Scientific classification
- Kingdom: Plantae
- Clade: Embryophytes
- Clade: Tracheophytes
- Clade: Spermatophytes
- Clade: Gymnosperms
- Division: Pinophyta
- Class: Pinopsida
- Order: Pinales
- Family: Pinaceae
- Genus: Abies
- Species: A. cilicica
- Binomial name: Abies cilicica (Antoine & Kotschy) Carrière
- Synonyms: Picea cilicica (Antoine & Kotschy) Rauch. ex Gordon ; Pinus cilicica Antoine & Kotschy ; Abies cilicica var. isaurica (Coode & Cullen) Silba ; Abies cilicica subsp. isaurica Coode & Cullen ; Abies cilicica var. pyramidalis Boydak & Erdórul ; Abies kotschyana Fenzl ex Tchich. ; Abies rinzii Gordon ; Abies selinusia Carrière ; Abies tchugatskoi P.Lawson ex Gordon ; Pinus tchugatskoi Fisch. ex Henkel & Hochst.;

= Abies cilicica =

- Authority: (Antoine & Kotschy) Carrière
- Conservation status: NT

Species of conifer

Abies cilicica, also known as Cilician fir or Taurus fir, is a species of conifer in the family Pinaceae. It is found mainly in southern Turkey, and in a lesser measure in Lebanon and Syria. Abies cilicica and Cedrus libani, together with Acer hyrcanum subsp. tauricolum and Sorbus torminalis subsp. orientalis, are the predominant trees in the phytocoenosis Abeti-Cedrion, a type of forest of the middle and eastern Taurus Mountains of Turkey. These forests occur between 800 and 2,100 metres elevation. Over 5,000 years of logging, burning, and grazing have reduced these forests to enclaves.
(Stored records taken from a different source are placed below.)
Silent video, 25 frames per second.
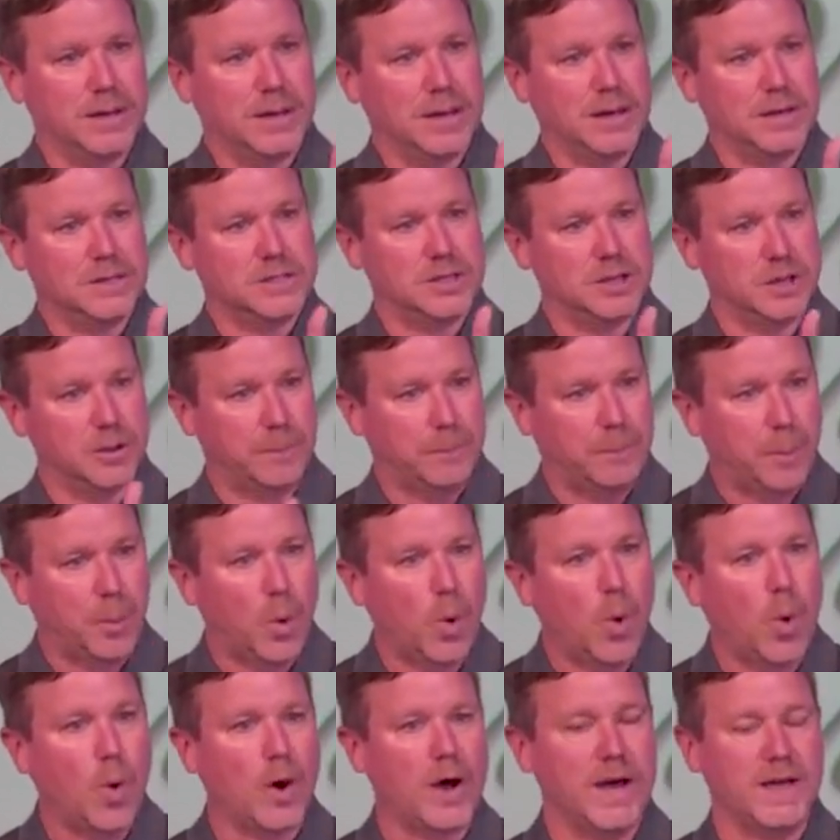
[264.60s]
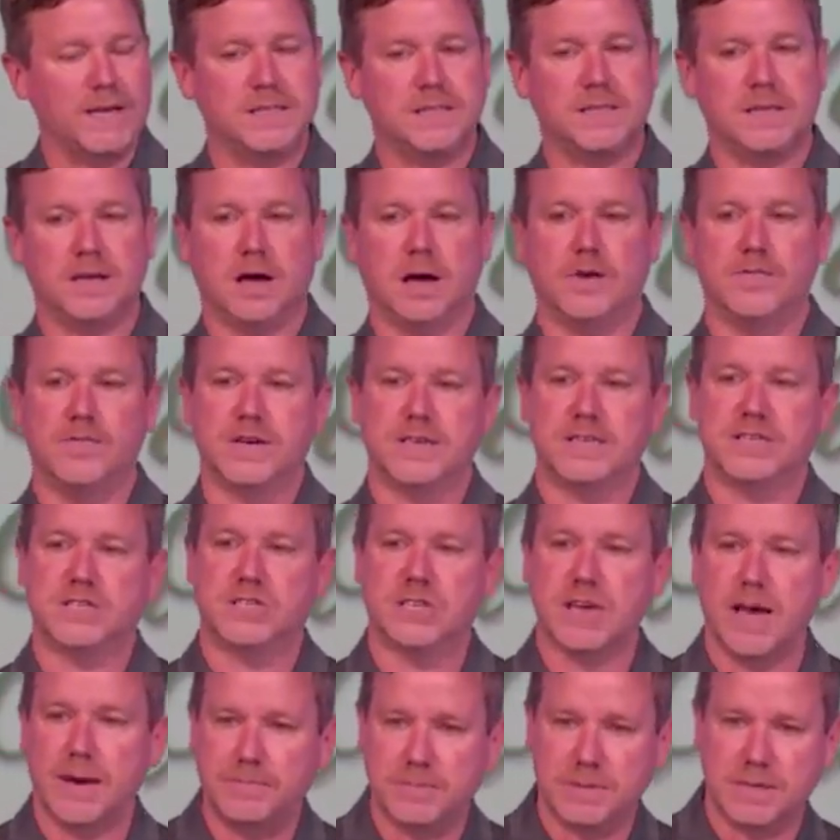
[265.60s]
to the point of
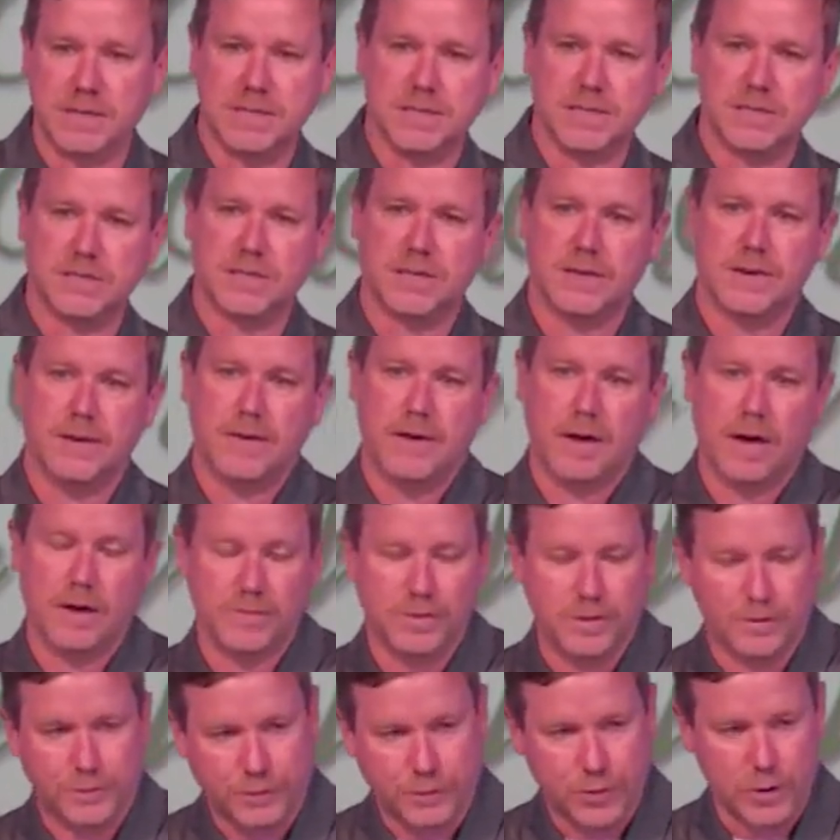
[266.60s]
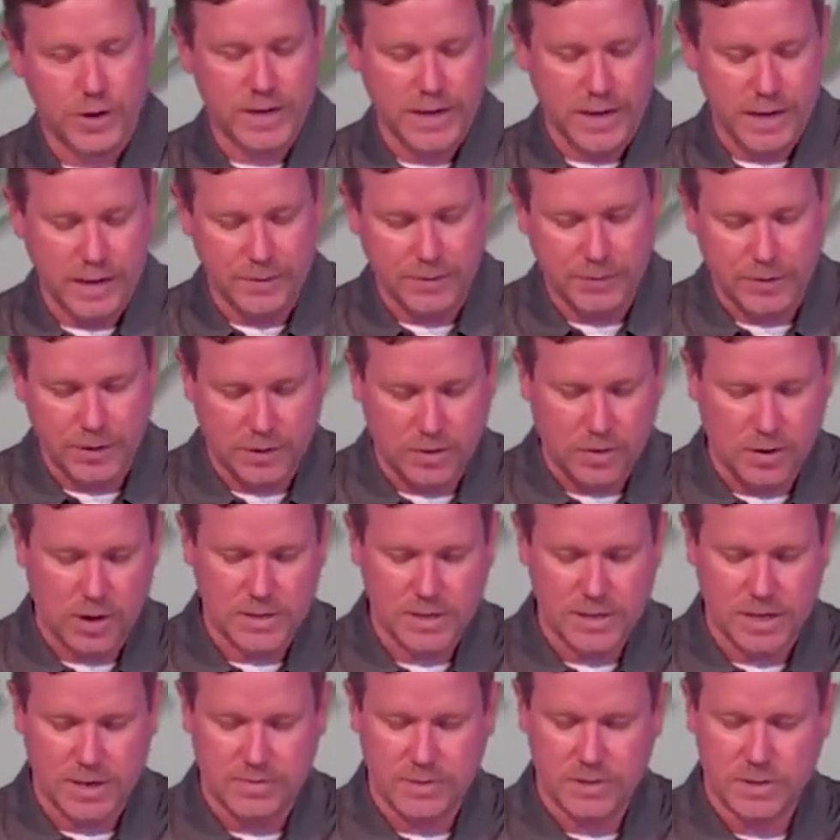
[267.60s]
acceptance of the free gift that
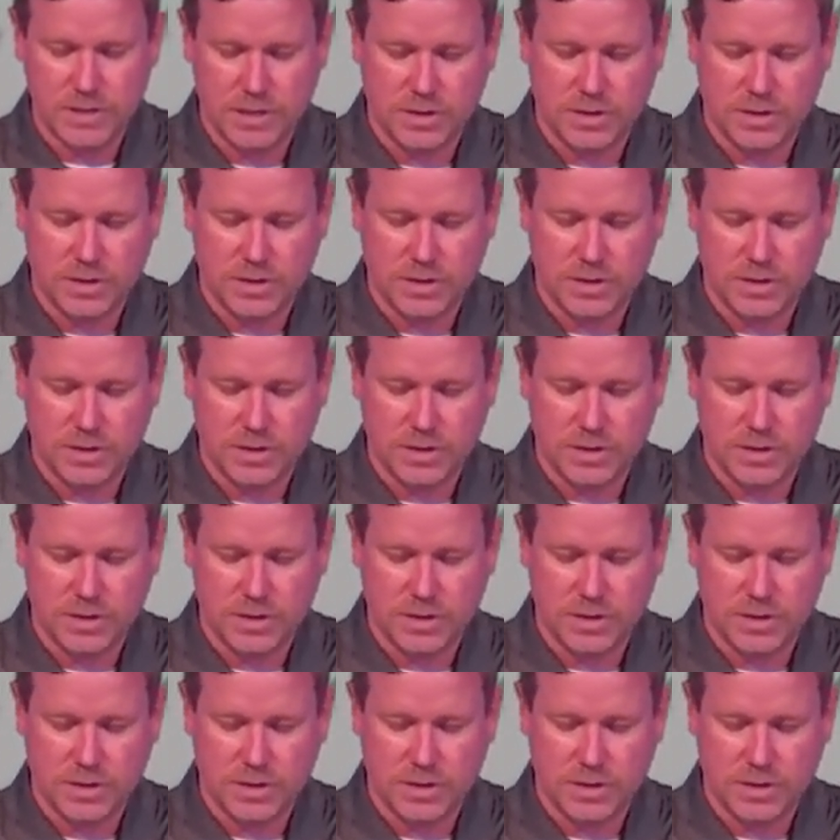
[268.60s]
Christ gives.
In 2009 at Berenice Troglodytica, the Egypto-Roman port on the Red Sea, archaeologists found: "two blocks of resin from the Syrian fir tree (Abies cilicica), one weighing about 190 g and the other about 339 g, recovered from 1st-century AD contexts in one of the harbour trenches. Produced in areas of greater Syria and Asia Minor, this resin and its oil derivative were used in mummification, as an antiseptic, a diuretic, to treat wrinkles, extract worms and promote hair growth."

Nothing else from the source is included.